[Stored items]

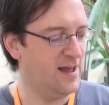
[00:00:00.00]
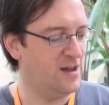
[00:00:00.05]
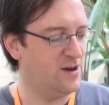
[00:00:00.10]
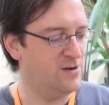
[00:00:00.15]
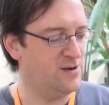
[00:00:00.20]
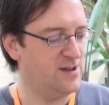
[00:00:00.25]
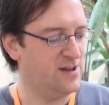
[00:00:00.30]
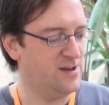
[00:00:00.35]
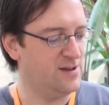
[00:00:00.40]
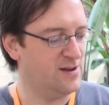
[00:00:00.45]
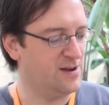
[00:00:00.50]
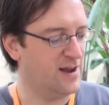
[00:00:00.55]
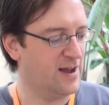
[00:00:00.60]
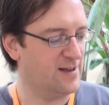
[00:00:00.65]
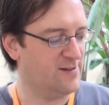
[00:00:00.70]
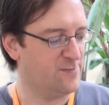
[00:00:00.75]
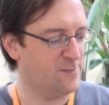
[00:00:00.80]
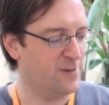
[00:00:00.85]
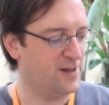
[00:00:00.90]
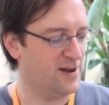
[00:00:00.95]
AOD
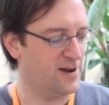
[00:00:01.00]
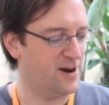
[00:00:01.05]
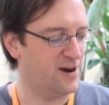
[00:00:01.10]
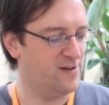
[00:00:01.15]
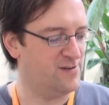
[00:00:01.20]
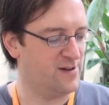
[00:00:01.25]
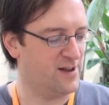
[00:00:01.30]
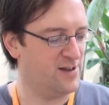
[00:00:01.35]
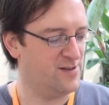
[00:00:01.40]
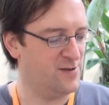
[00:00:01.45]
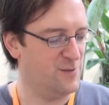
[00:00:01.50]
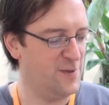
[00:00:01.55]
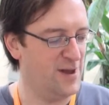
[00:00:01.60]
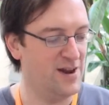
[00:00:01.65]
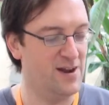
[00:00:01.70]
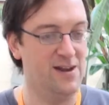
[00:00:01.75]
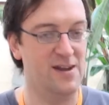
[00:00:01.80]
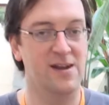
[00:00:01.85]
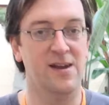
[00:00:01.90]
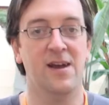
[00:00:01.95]
guest played Cards Against
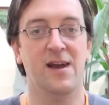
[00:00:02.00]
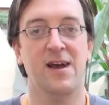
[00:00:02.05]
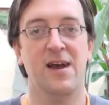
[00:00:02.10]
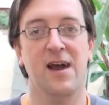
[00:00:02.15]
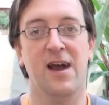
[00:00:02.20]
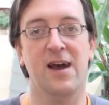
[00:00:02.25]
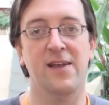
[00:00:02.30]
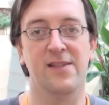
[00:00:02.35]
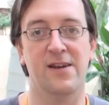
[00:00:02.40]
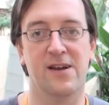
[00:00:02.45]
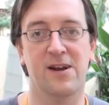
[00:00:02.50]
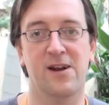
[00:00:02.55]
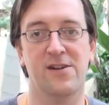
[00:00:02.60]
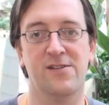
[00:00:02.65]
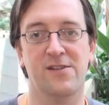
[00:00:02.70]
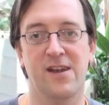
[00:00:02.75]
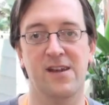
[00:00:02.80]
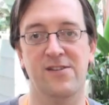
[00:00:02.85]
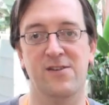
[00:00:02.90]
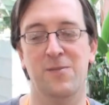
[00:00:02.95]
Humanity. And the
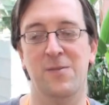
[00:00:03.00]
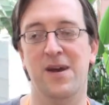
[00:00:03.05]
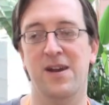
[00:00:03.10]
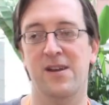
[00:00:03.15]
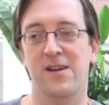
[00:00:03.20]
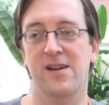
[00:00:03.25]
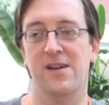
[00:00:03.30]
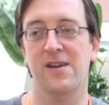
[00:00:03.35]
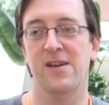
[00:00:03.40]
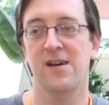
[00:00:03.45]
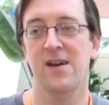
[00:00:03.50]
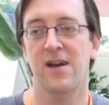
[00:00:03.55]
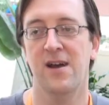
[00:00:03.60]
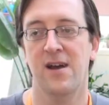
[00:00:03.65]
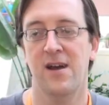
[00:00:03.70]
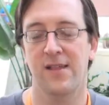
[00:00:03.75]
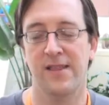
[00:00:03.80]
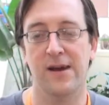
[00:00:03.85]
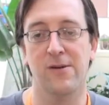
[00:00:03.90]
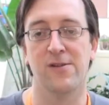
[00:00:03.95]
Cards Against Humanity,
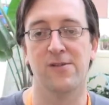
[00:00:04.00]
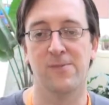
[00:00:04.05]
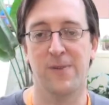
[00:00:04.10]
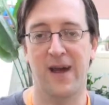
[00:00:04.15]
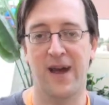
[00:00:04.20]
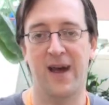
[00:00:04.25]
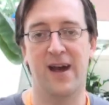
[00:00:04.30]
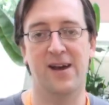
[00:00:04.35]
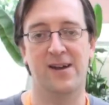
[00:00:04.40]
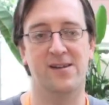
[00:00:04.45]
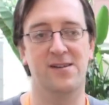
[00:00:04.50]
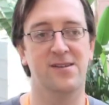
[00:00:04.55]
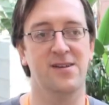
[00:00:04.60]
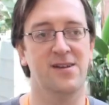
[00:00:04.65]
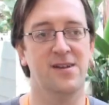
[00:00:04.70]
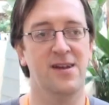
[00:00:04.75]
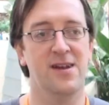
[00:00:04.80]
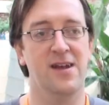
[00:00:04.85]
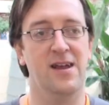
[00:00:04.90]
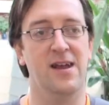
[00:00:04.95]
that was packed,
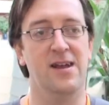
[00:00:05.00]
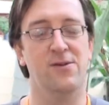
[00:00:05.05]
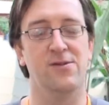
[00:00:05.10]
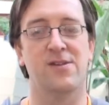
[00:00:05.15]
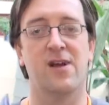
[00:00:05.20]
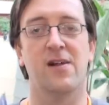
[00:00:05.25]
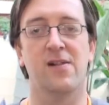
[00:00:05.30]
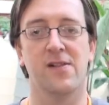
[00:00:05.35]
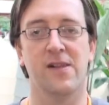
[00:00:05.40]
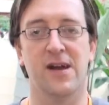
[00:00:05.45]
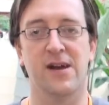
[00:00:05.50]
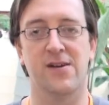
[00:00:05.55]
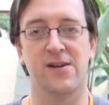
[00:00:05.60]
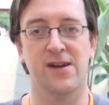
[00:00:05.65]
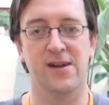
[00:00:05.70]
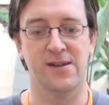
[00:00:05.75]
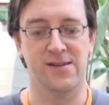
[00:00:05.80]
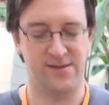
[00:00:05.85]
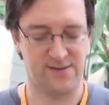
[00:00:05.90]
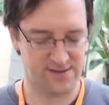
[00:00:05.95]
and it was
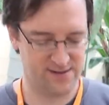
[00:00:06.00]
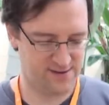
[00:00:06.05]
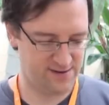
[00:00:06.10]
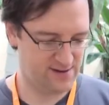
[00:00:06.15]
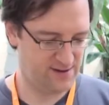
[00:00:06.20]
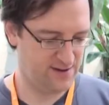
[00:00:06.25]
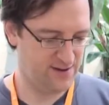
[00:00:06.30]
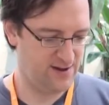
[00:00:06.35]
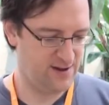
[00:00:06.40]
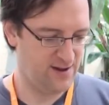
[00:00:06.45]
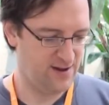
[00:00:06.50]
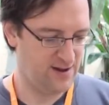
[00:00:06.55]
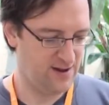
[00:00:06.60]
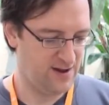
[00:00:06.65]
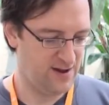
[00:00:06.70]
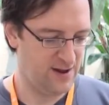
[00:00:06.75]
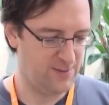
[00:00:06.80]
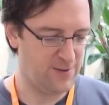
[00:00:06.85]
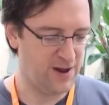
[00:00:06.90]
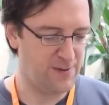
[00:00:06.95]
hilarious.
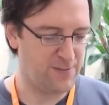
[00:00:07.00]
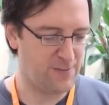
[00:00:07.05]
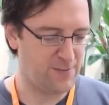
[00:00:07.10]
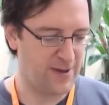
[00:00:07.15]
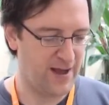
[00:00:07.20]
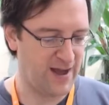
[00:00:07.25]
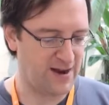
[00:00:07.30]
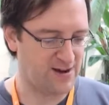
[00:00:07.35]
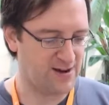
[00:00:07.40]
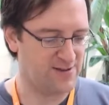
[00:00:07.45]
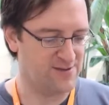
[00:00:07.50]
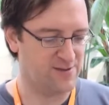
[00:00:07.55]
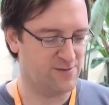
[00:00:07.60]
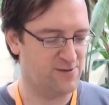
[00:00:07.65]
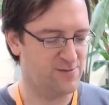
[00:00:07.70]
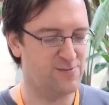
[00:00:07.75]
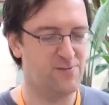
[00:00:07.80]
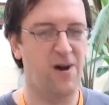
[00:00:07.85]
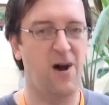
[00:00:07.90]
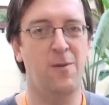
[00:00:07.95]
It might have been packed because it
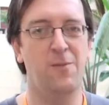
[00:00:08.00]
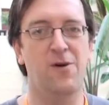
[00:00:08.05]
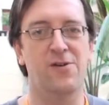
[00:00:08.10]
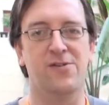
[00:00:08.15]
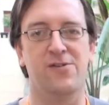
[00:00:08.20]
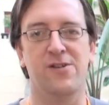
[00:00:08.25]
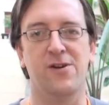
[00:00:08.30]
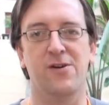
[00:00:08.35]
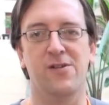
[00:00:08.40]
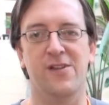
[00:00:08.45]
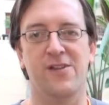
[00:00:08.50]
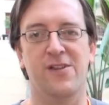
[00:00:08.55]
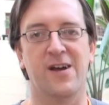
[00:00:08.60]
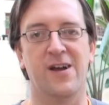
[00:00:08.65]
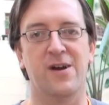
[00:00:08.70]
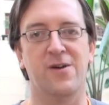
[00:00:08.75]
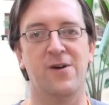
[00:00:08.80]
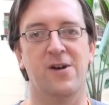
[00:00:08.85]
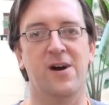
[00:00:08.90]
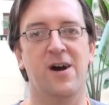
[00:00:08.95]
was almost the only
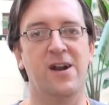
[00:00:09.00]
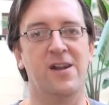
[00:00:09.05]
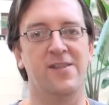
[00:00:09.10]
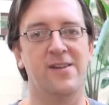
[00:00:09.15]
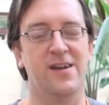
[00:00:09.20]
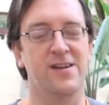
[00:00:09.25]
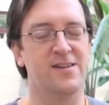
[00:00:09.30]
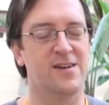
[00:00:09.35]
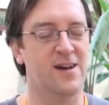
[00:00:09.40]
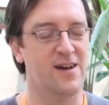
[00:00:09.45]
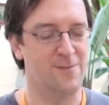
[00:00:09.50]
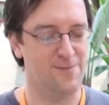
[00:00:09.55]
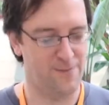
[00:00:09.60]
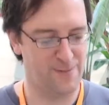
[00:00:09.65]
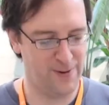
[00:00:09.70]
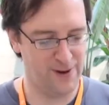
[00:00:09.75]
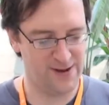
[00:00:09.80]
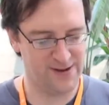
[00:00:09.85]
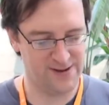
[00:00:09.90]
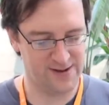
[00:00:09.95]
thing going on at that time,
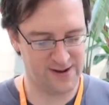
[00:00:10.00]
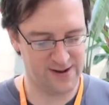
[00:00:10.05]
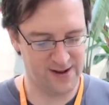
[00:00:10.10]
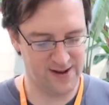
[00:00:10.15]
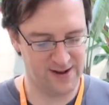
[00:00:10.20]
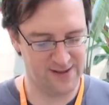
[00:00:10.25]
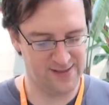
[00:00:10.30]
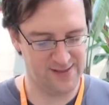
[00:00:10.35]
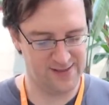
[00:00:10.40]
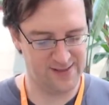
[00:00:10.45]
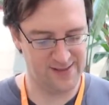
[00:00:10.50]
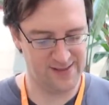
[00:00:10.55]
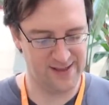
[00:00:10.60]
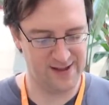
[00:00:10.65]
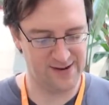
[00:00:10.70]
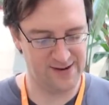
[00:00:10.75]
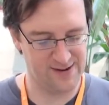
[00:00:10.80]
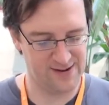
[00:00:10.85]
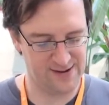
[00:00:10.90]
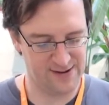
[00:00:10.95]
but
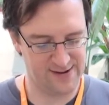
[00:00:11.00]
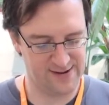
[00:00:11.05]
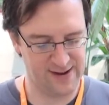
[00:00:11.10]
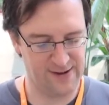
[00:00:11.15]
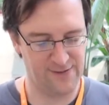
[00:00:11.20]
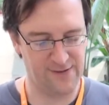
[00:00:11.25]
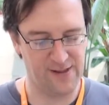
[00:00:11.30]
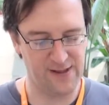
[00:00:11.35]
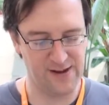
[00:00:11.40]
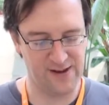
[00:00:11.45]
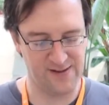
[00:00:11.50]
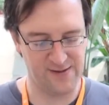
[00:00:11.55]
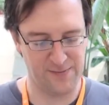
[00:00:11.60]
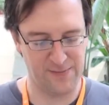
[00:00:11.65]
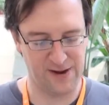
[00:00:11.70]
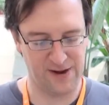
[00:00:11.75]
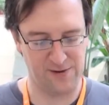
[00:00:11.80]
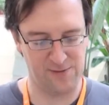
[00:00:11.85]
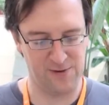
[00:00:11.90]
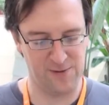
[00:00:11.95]
that definitely needs a
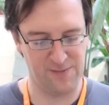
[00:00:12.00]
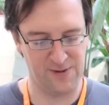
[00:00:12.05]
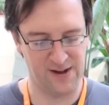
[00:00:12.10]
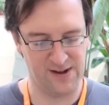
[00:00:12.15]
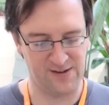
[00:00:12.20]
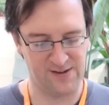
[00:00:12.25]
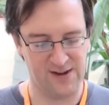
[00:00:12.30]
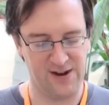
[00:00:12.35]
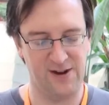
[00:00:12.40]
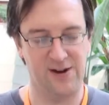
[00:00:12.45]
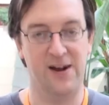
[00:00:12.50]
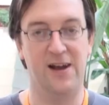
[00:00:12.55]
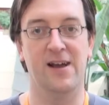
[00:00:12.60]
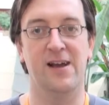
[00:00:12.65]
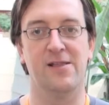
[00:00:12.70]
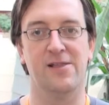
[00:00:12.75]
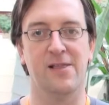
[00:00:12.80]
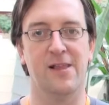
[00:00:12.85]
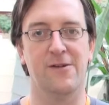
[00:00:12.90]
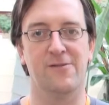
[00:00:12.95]
bigger room next year, and
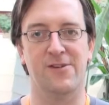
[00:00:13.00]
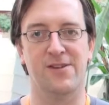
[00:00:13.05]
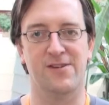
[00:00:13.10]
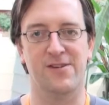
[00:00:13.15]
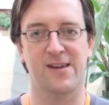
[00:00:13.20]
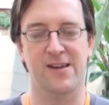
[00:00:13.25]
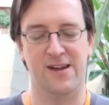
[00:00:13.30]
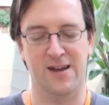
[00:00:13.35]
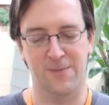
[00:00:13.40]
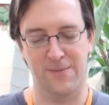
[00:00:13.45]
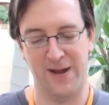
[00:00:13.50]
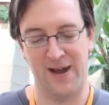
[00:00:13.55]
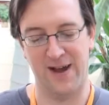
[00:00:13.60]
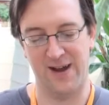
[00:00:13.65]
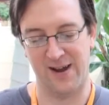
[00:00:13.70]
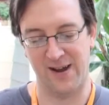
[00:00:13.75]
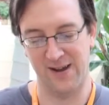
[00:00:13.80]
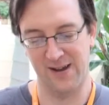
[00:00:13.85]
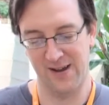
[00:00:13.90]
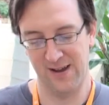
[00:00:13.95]
I'd love to see it come back.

▸ PROBLEM TO SOLVE: Starting at the line containing "[00:00:02.95]" and stopping at the line containing "[00:00:08.55]", output each line exactly as it appears above. Leave out the pictures.

▸ EXERCISE RESULT:
[00:00:02.95]
Humanity. And the
[00:00:03.00]
[00:00:03.05]
[00:00:03.10]
[00:00:03.15]
[00:00:03.20]
[00:00:03.25]
[00:00:03.30]
[00:00:03.35]
[00:00:03.40]
[00:00:03.45]
[00:00:03.50]
[00:00:03.55]
[00:00:03.60]
[00:00:03.65]
[00:00:03.70]
[00:00:03.75]
[00:00:03.80]
[00:00:03.85]
[00:00:03.90]
[00:00:03.95]
Cards Against Humanity,
[00:00:04.00]
[00:00:04.05]
[00:00:04.10]
[00:00:04.15]
[00:00:04.20]
[00:00:04.25]
[00:00:04.30]
[00:00:04.35]
[00:00:04.40]
[00:00:04.45]
[00:00:04.50]
[00:00:04.55]
[00:00:04.60]
[00:00:04.65]
[00:00:04.70]
[00:00:04.75]
[00:00:04.80]
[00:00:04.85]
[00:00:04.90]
[00:00:04.95]
that was packed,
[00:00:05.00]
[00:00:05.05]
[00:00:05.10]
[00:00:05.15]
[00:00:05.20]
[00:00:05.25]
[00:00:05.30]
[00:00:05.35]
[00:00:05.40]
[00:00:05.45]
[00:00:05.50]
[00:00:05.55]
[00:00:05.60]
[00:00:05.65]
[00:00:05.70]
[00:00:05.75]
[00:00:05.80]
[00:00:05.85]
[00:00:05.90]
[00:00:05.95]
and it was
[00:00:06.00]
[00:00:06.05]
[00:00:06.10]
[00:00:06.15]
[00:00:06.20]
[00:00:06.25]
[00:00:06.30]
[00:00:06.35]
[00:00:06.40]
[00:00:06.45]
[00:00:06.50]
[00:00:06.55]
[00:00:06.60]
[00:00:06.65]
[00:00:06.70]
[00:00:06.75]
[00:00:06.80]
[00:00:06.85]
[00:00:06.90]
[00:00:06.95]
hilarious.
[00:00:07.00]
[00:00:07.05]
[00:00:07.10]
[00:00:07.15]
[00:00:07.20]
[00:00:07.25]
[00:00:07.30]
[00:00:07.35]
[00:00:07.40]
[00:00:07.45]
[00:00:07.50]
[00:00:07.55]
[00:00:07.60]
[00:00:07.65]
[00:00:07.70]
[00:00:07.75]
[00:00:07.80]
[00:00:07.85]
[00:00:07.90]
[00:00:07.95]
It might have been packed because it
[00:00:08.00]
[00:00:08.05]
[00:00:08.10]
[00:00:08.15]
[00:00:08.20]
[00:00:08.25]
[00:00:08.30]
[00:00:08.35]
[00:00:08.40]
[00:00:08.45]
[00:00:08.50]
[00:00:08.55]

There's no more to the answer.